Is lack of funding good for UK startups?

Image representing Seedcamp as depicted in Cru...
Image via CrunchBase
At the TechCrunch London event this week, coinciding with Seedcamp Week, Wil Harris of Channel Flip made a comparison of the US and UK fund-raising scene. He showed that it really is much easier to raise money in the US, which we all knew.

Then tonight I came across a blog post by Danny Robinson of Bootup Labs. He says:
There is TechStars, Seedcamp, Extreme University, Launchbox, YCombinator, etc who all invest around $20k in each group of founders and provide a great deal of support and connections for around 3 months.
Only one of these is European.

Seedcamp is one of the best things to have hit the European tech scene but being the only one of its kind, I wonder if it isn't trying to fill too big a hole on its own. The prize for the five or so winners is seed-sized funding with three months of the best mentoring this side of the pond.

The competition to get the exposure that Seedcamp promises is so great that the companies that are being accepted into the final 20 for Seedcamp Week are now well-advanced. Erply, an Estonian ERP business, according to TechCrunch, already has 200 paying customers in four markets and is at break even. On that basis alone (admittedly scant details), this business is ready for a Series A round.
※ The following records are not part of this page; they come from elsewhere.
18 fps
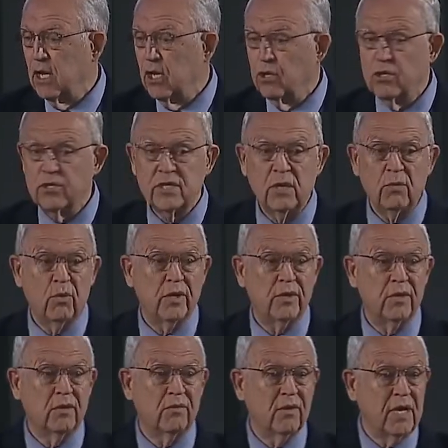You see, one
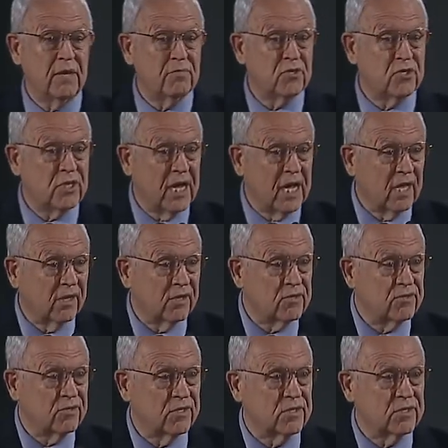of the great
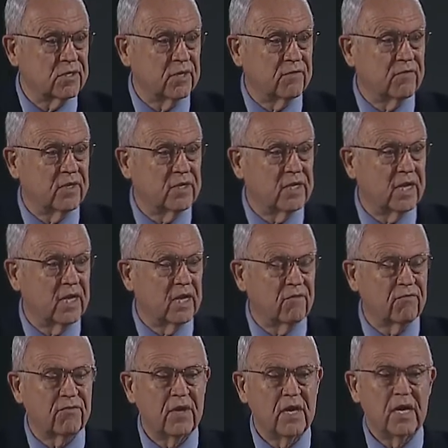challenges of the
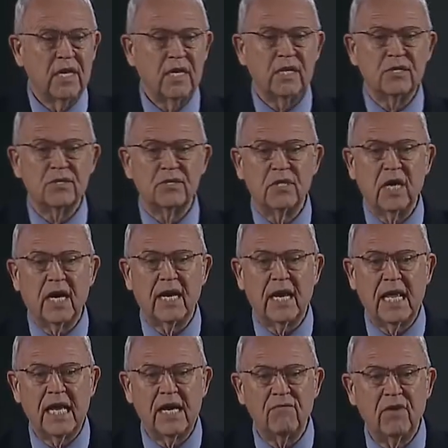deaf is not
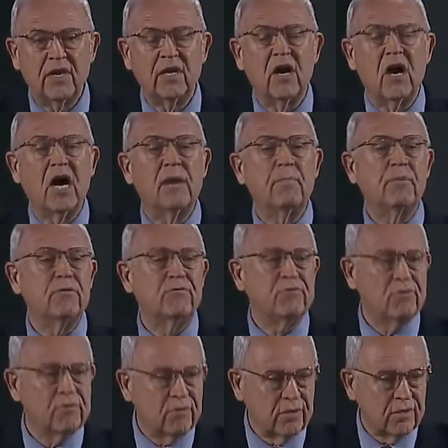having
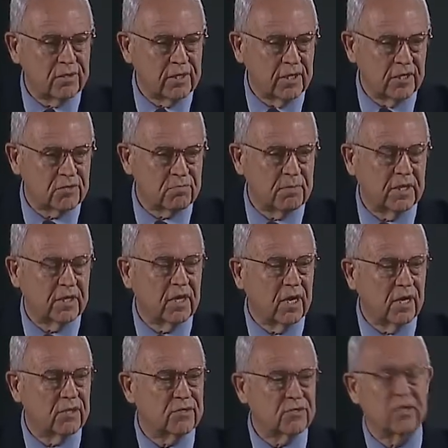opportunities
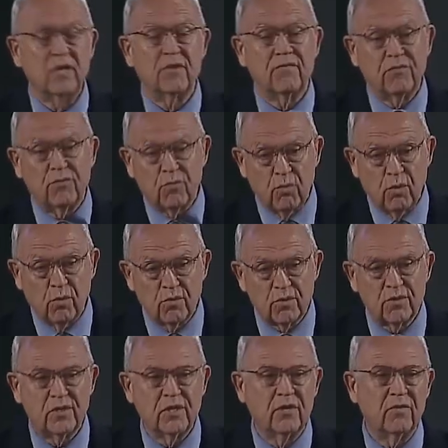because of,
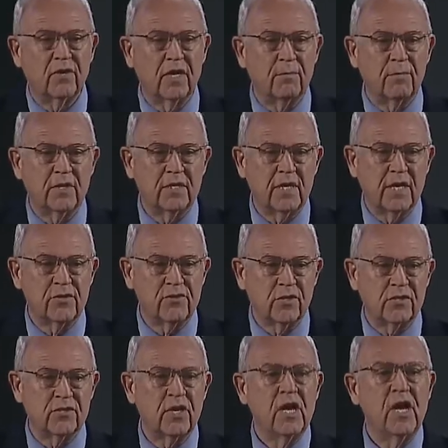quotes, their
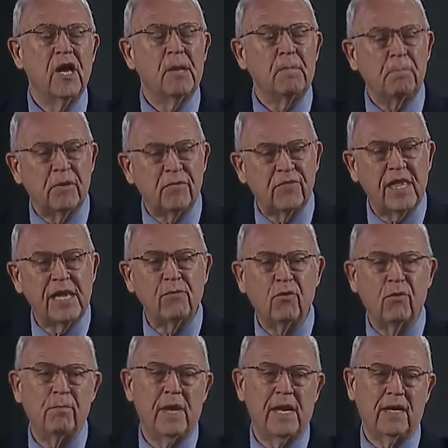limitations, but they
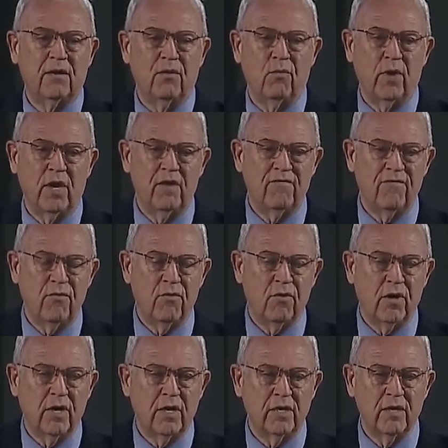will make a way
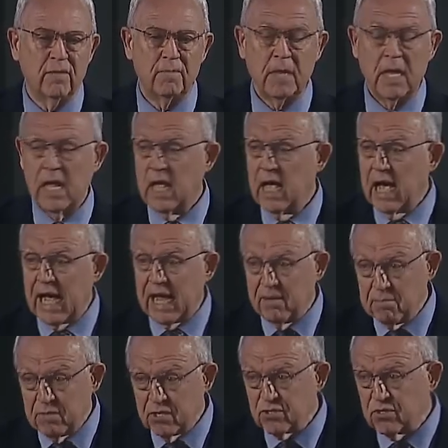for it.
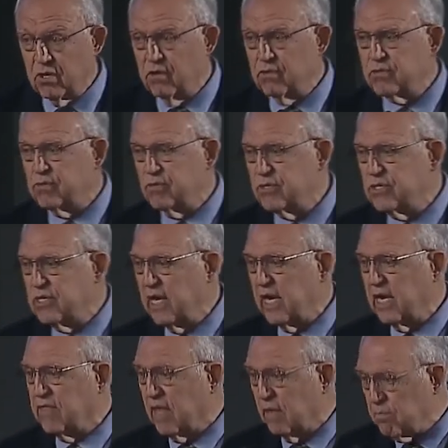I must also
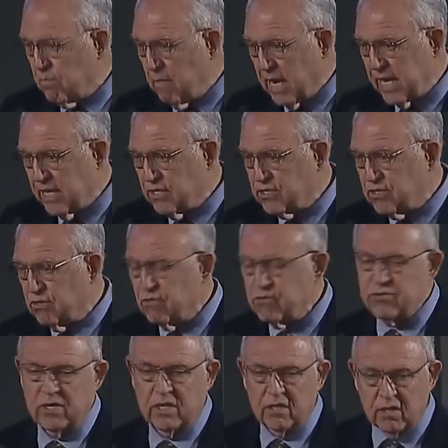say that my
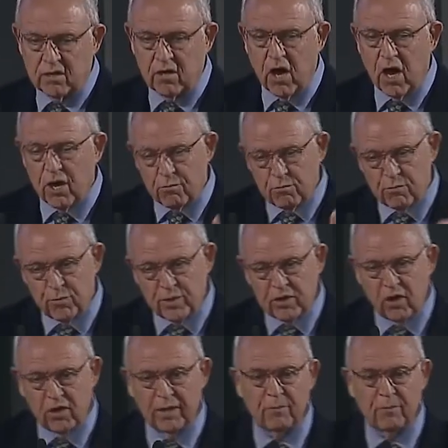associate, we call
Meanwhile, on the US side, Bootup Labs instead of focusing on getting businesses seed funded, they invest $150k and give them 8 months to get their company to at least "ramen profitable". It's not easy to get in but they take six companies, three times a year.

Erply is beyond this stage but has had to fight for a smaller slice. While success at Seedcamp might now attract the real funding it needs, other seed-stage startups have not jumped over the high barrier to entry with such tough competition.

There are probably some real benefits for tech start-ups to grow up with a need to keep the purse-strings tight. The classic case of a dotcom without financial restrictions, boo.com, ended up blowing all $135m of its funding and died while owing suppliers tons of cash.

The difficult funding environment, I hope, will force startups in Europe to seek out excellence in execution, so much so that they will grow up to be formidable players. My fear, however, is that too many opportunities will be still-born. The US continues to encourage failure on the road to success. It seems that in Europe we are still so hung-up about failure that we force companies to fail before they have any chance to prove themselves.